Beşir’i devirdikten sonra sivil ve demokratik bir yönetim kurulmasını engellemek için halka ve örgütlerine karşı birlikte çalışan Abdulfettah el Burhan yönetimindeki Sudan ordusu ve Muhammed Hamdan Dagalo (Hemediti) liderliğindeki Hızlı Destek Kuvvetleri (HDK) ya da halkın deyişiyle Cancavid güçleri, 15 Nisan 2023’te iktidar kavgasına tutuştular ve o zamandan bu yana iç savaşa dönüşen çatışmalarda binlerce sivil can verdi. Ülkede ciddi bir açlık ve göç krizi yaşanıyor. HDK’yi destekleyen Birleşik Arap Emirlikleri’nin müdahalesi de tartışma konusu.

‘EMPERYALİZM SUDAN’I YÖNETMEK İÇİN BÖLMEK İSTİYOR’

2019’da Beşir iktidarına karşı ayaklanmayı yöneten muhalefet partilerinin ve meslek odaları gibi çeşitli örgütlerin ittifakı da eski gücünü yitirmiş durumda. Bu örgütlerin bir kısmı Takaddum Koordinasyonu adı altında yeniden birleşti. Ancak ülkenin güçlü örgütlerinden Sudan Komünist Partisi, fikir ayrılıkları nedeniyle bu koordinasyona katılmadı.

Sudan merkezli Al Tagayir gazetesinin haberine göre Sudan Komünist Partisi Resmi Sözcüsü Fathi al-Fadl, “Sudan’ın jeopolitik konumunu kontrol etmek isteyen emperyalizmin Sudan’ı eyaletlere bölmek için eski bir planı olduğu” açıklaması yaptı. Fadl, bu emellerle yüzleşmenin Sudanlı siyasi güçlerin iç cephesinin gücüne ve uyumuna bağlı olduğunu vurgulayarak, ordu ve HDK arasındaki savaşın dış ittifaklar ve konferanslar yoluyla durmayacağını belirtti.

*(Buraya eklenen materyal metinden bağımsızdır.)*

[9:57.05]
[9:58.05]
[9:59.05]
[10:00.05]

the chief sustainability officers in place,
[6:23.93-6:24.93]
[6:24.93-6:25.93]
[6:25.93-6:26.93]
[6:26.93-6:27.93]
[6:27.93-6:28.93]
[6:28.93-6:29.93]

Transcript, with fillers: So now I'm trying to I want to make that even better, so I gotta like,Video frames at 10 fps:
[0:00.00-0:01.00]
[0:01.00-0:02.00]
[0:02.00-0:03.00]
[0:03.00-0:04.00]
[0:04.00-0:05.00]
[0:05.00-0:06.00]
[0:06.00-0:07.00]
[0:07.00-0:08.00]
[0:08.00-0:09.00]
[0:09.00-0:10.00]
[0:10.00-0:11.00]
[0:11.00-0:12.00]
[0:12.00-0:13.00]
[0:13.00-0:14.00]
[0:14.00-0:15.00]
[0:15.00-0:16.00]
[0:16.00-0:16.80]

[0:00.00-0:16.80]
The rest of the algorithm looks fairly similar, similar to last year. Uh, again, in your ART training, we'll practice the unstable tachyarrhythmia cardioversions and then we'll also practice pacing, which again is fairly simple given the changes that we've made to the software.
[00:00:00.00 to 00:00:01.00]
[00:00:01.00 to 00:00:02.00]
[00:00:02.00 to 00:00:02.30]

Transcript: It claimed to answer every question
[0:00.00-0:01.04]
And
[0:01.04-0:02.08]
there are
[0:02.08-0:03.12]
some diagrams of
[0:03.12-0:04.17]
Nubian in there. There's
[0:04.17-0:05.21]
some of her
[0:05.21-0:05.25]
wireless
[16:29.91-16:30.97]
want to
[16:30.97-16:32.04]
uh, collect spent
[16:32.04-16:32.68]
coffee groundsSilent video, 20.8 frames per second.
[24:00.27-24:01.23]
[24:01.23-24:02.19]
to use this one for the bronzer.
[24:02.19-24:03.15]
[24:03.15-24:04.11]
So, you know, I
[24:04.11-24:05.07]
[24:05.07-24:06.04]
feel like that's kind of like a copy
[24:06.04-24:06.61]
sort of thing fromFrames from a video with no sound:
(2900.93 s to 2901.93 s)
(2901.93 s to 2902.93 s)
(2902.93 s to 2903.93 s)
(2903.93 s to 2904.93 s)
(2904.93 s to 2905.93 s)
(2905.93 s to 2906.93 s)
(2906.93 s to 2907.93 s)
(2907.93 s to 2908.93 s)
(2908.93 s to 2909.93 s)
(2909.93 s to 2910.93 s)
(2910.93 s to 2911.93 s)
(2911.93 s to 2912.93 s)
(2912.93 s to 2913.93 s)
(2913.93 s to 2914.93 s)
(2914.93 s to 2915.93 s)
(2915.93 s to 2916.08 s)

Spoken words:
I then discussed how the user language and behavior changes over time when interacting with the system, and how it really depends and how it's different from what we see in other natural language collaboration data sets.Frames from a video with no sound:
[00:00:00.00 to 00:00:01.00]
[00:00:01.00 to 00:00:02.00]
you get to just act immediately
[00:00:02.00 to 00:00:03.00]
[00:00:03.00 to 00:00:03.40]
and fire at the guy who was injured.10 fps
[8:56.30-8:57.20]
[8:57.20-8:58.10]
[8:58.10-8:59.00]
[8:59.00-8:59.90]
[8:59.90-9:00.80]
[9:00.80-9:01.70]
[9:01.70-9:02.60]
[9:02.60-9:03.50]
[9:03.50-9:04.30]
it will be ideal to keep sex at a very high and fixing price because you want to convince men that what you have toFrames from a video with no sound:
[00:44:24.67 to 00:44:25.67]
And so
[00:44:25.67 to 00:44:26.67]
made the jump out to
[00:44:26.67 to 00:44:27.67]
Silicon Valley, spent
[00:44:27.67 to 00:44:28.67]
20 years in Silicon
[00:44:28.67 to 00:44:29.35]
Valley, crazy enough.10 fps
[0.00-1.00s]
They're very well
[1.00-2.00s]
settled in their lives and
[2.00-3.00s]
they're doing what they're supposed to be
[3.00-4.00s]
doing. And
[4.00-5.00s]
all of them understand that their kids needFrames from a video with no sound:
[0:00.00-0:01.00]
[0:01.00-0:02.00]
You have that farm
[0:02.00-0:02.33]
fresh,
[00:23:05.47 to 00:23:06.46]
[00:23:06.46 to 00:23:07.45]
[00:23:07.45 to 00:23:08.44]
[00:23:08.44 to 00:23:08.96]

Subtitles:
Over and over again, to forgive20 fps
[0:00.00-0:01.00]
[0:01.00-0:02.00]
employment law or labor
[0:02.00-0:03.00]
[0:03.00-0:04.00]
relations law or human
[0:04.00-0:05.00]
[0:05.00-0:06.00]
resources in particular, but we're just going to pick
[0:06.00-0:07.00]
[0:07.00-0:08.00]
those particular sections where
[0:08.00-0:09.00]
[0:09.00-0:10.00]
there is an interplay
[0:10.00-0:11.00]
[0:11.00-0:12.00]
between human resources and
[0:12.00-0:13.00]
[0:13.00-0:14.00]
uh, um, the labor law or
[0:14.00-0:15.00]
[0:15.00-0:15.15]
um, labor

Tunus İşçileri Partisi yayın organı Halkın Sesi’den seçtiğimiz makalede ise Sudan’daki insani krize dikkat çekilerek, “Kardeş Sudan’daki durum zor ve karmaşık. Bölgedeki ve dünyadaki ilerici güçlerin, devrimci yollarının başarısı konusundaki ısrarları nedeniyle cezalandırılan bu ülkede ve bu halkta neler olup bittiğine dikkat etmeleri gerekir ki, hepsi de başarısızlıkla sonuçlanan Arap devrimci yollarıyla aynı kaderi paylaşmasınlar” çağrısı yapıldı.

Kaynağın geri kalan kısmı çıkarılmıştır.